**WORK ORDER:** Begin at the line where "[00:00:02.51]" appears and reproduce exactly every line through the end of the data below, both included, skipping pictures.

<<<<

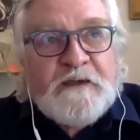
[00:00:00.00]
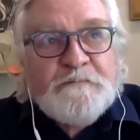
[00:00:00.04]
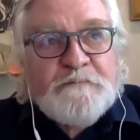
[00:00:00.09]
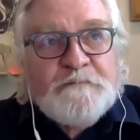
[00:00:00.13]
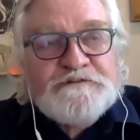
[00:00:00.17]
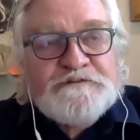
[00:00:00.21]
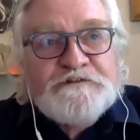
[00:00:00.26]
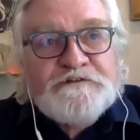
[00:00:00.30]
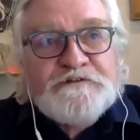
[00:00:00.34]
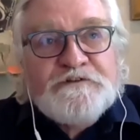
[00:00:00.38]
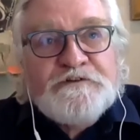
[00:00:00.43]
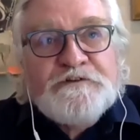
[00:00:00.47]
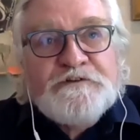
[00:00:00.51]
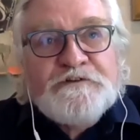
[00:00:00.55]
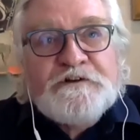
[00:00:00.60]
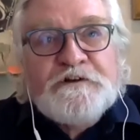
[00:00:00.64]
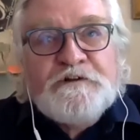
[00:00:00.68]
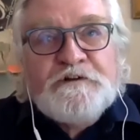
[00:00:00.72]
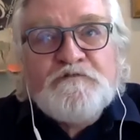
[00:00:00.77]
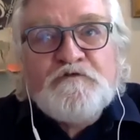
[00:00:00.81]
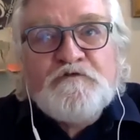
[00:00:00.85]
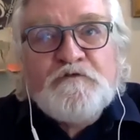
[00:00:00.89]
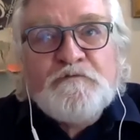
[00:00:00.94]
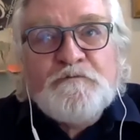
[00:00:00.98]

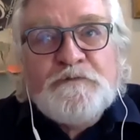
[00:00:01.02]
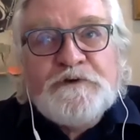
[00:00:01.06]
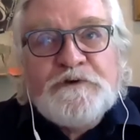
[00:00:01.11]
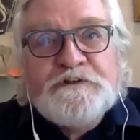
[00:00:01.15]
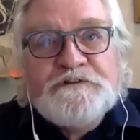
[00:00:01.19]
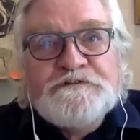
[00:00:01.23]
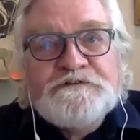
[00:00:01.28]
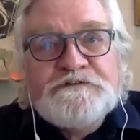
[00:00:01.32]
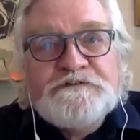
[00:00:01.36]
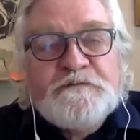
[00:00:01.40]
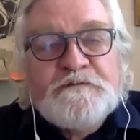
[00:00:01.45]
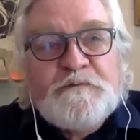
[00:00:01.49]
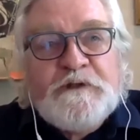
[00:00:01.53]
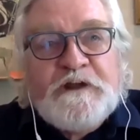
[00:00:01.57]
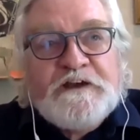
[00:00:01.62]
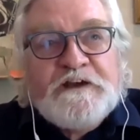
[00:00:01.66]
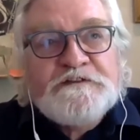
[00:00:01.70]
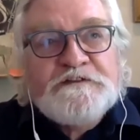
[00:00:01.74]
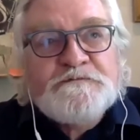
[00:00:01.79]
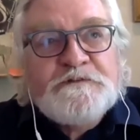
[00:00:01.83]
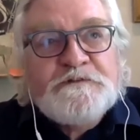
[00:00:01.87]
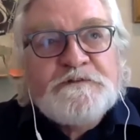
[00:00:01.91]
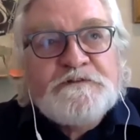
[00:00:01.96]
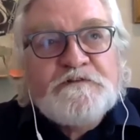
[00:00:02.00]
absolutely forbids the
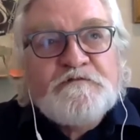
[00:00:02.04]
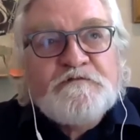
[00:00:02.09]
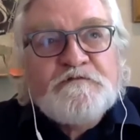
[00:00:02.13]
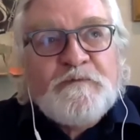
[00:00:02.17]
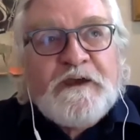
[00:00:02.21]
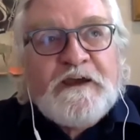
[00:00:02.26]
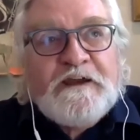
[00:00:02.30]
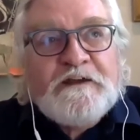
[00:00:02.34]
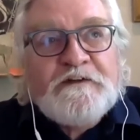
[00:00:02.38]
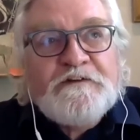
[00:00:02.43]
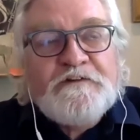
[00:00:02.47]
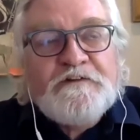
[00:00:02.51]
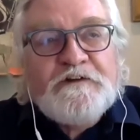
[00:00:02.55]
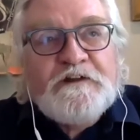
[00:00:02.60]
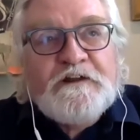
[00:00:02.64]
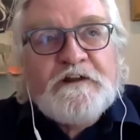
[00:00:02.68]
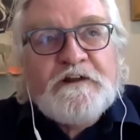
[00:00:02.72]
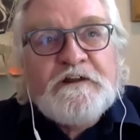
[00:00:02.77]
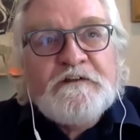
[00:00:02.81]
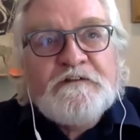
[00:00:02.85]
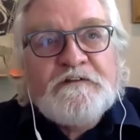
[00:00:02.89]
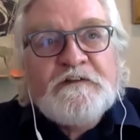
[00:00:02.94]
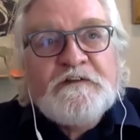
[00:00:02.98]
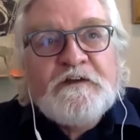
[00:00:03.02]
placement of
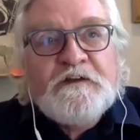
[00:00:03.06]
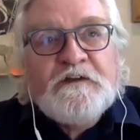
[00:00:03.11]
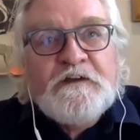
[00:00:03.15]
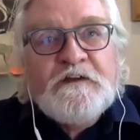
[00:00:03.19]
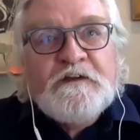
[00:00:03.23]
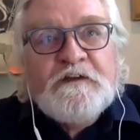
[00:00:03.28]
batteries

>>>>

**RESULT OF THE EXERCISE:**
[00:00:02.51]
[00:00:02.55]
[00:00:02.60]
[00:00:02.64]
[00:00:02.68]
[00:00:02.72]
[00:00:02.77]
[00:00:02.81]
[00:00:02.85]
[00:00:02.89]
[00:00:02.94]
[00:00:02.98]
[00:00:03.02]
placement of
[00:00:03.06]
[00:00:03.11]
[00:00:03.15]
[00:00:03.19]
[00:00:03.23]
[00:00:03.28]
batteries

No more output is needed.